GenAI Prompt skill

Note

This feature is currently in public preview. This preview is provided without a service-level agreement and isn't recommended for production workloads. Certain features might not be supported or might have constrained capabilities. For more information, see Supplemental Terms of Use for Azure Previews.

The GenAI (Generative AI) Prompt skill executes a chat completion request against a large language model (LLM) deployed in Azure AI Foundry or Azure OpenAI in Azure AI Foundry Models. Use this capability to create new information that can be indexed and stored as searchable content.
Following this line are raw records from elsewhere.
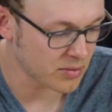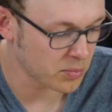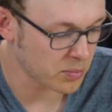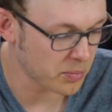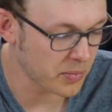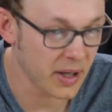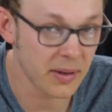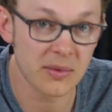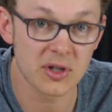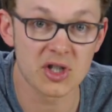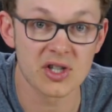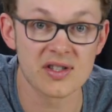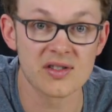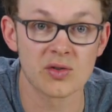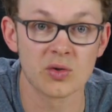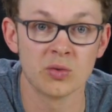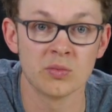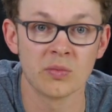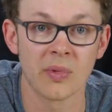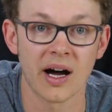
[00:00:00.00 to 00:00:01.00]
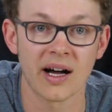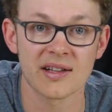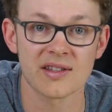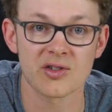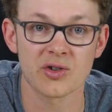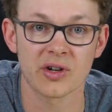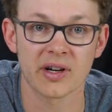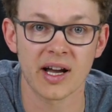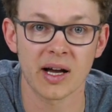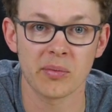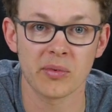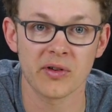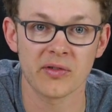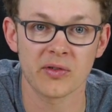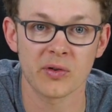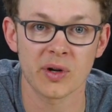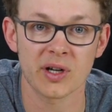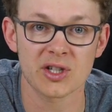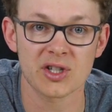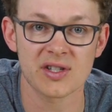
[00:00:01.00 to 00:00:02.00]
Maybe just to answer a couple of
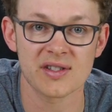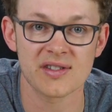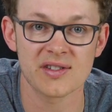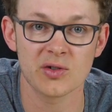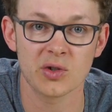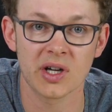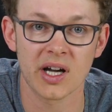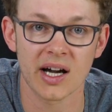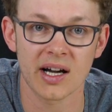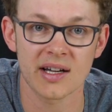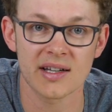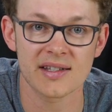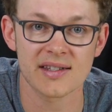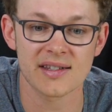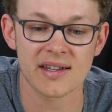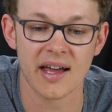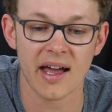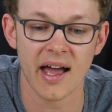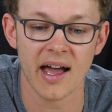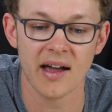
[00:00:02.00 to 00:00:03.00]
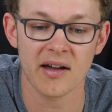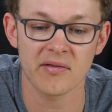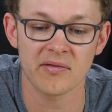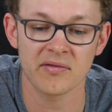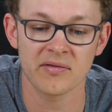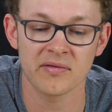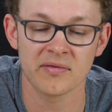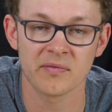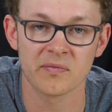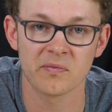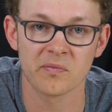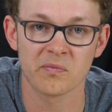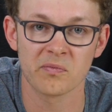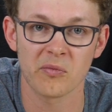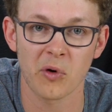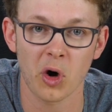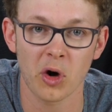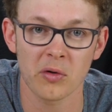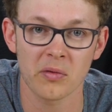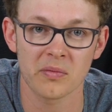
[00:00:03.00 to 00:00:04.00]
questions you guys have
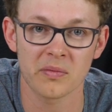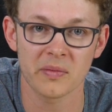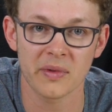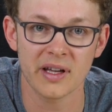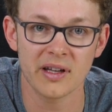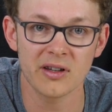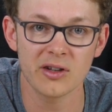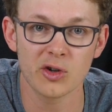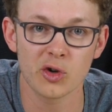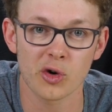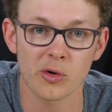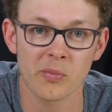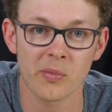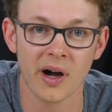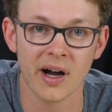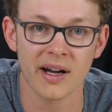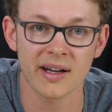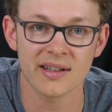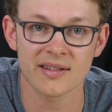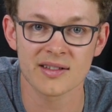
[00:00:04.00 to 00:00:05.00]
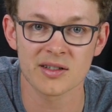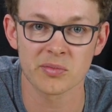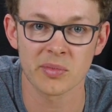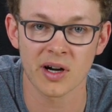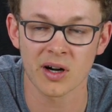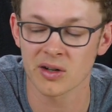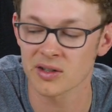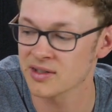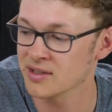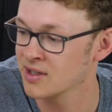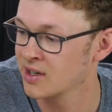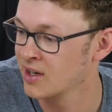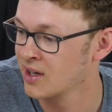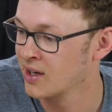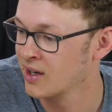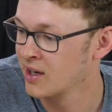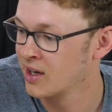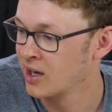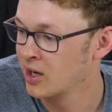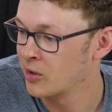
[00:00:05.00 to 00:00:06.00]
in your mind about,
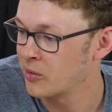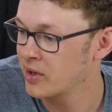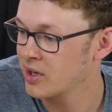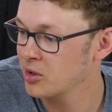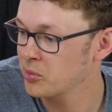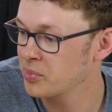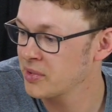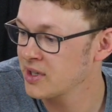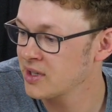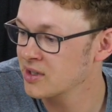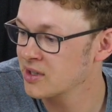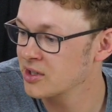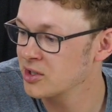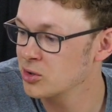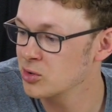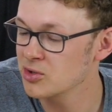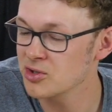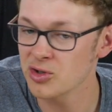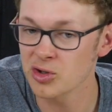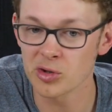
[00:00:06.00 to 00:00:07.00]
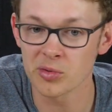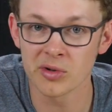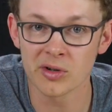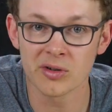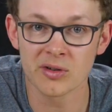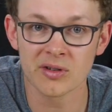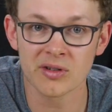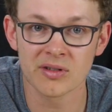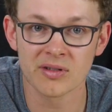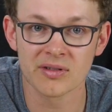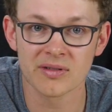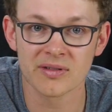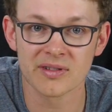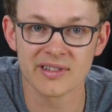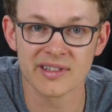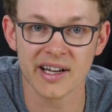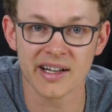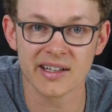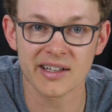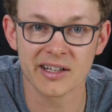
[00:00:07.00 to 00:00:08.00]
well, being a YouTuber,
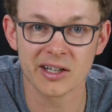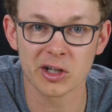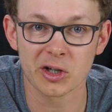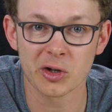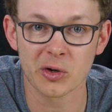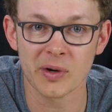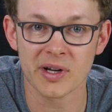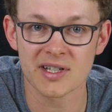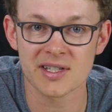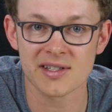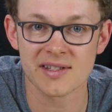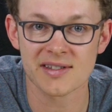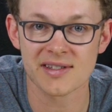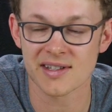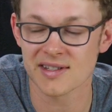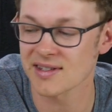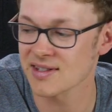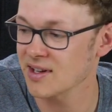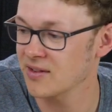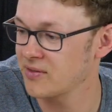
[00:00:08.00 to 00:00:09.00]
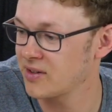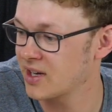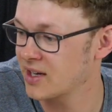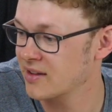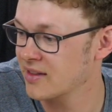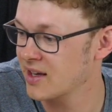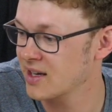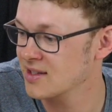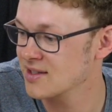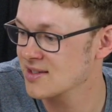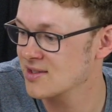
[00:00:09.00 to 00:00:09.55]
technical questions and stuff like that.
Here are some examples of how the GenAI prompt skill can help you create content:

Verbalize images
Summarize large passages of text
Simplify complex content
Perform any other task that you can articulate in a prompt

The GenAI Prompt skill is available in the latest preview REST API. This skill supports text, image, and multimodal content, such as a PDF that contains text and images.

Tip

It's common to use this skill combined with a data chunking skill. The following tutorials demonstrate image verbalization with two different data chunking techniques:

Supported models

You can use any chat completion inference model deployed in Foundry, such as GPT models, Deepseek R#, Llama-4-Mavericj, and Cohere-command-r. For GPT models specifically, only the chat completions API endpoints are supported. Endpoints using the Azure OpenAI Responses API (containing /openai/responses in the URI) aren't currently compatible.
For image verbalization, the model you use to analyze the image determines what image formats are supported.
For GPT-5 models, the temperature parameter is not supported in the same way as previous models. If defined, it must be set to 1.0, as other values will result in errors.
Billing is based on the pricing of the model you use.

Note

The search service connects to your model over a public endpoint, so there are no region location requirements, but if you're using an all-up Azure solution, you should check the Azure AI Search regions and the Azure OpenAI model regions to find suitable pairs, especially if you have data residency requirements.

Prerequisites

A supported model deployed to your resource or project.
- For Azure OpenAI, copy the endpoint with the openai.azure.com domain from the Keys and Endpoint page in the Azure portal. Use this endpoint for the Uri parameter in this skill.
- For Foundry, copy the target URI for the deployment from the Models page in the Foundry portal. Use this endpoint for the Uri parameter in this skill.
Authentication can be key-based with an API key from your Foundry or Azure OpenAI resource. However, we recommend role-based access using a search service managed identity assigned to a role.
- On Azure OpenAI, assign Cognitive Services OpenAI User to the managed identity.
- For AI Foundry models, assign Azure AI User.

@odata.type

#Microsoft.Skills.Custom.ChatCompletionSkill

Data limits

Limit	Notes
`maxTokens`	Default is 1024 if omitted. Maximum value is model-dependent.
Request time-out	30 seconds (default). Override with the `timeout` property (`PT##S`).
Images	Base 64-encoded images and image URLs are supported. Size limit is model-dependent.

Skill parameters

Property	Type	Required	Notes
`uri`	string	Yes	Public endpoint of the deployed model.
`apiKey`	string	Cond.*	Secret key for the model. Leave blank when using managed identity.
`authIdentity`	string	Cond.*	User-assigned managed identity client ID (Azure OpenAI only). Leave blank to use the system-assigned identity.
`commonModelParameters`	object	No	Standard generation controls such as `temperature`, `maxTokens`, etc.
`extraParameters`	object	No	Open dictionary passed through to the underlying model API.
`extraParametersBehavior`	string	No	`"pass-through"` \| `"drop"` \| `"error"` (default `"error"`).
`responseFormat`	object	No	Controls whether the model returns text, a free-form JSON object, or a strongly typed JSON schema. `responseFormat` payload examples: {responseFormat: { type: text }}, {responseFormat: { type: json_object }}, {responseFormat: { type: json_schema }}

* Exactly one of apiKey, authIdentity, or the service's system-assigned identity must be used.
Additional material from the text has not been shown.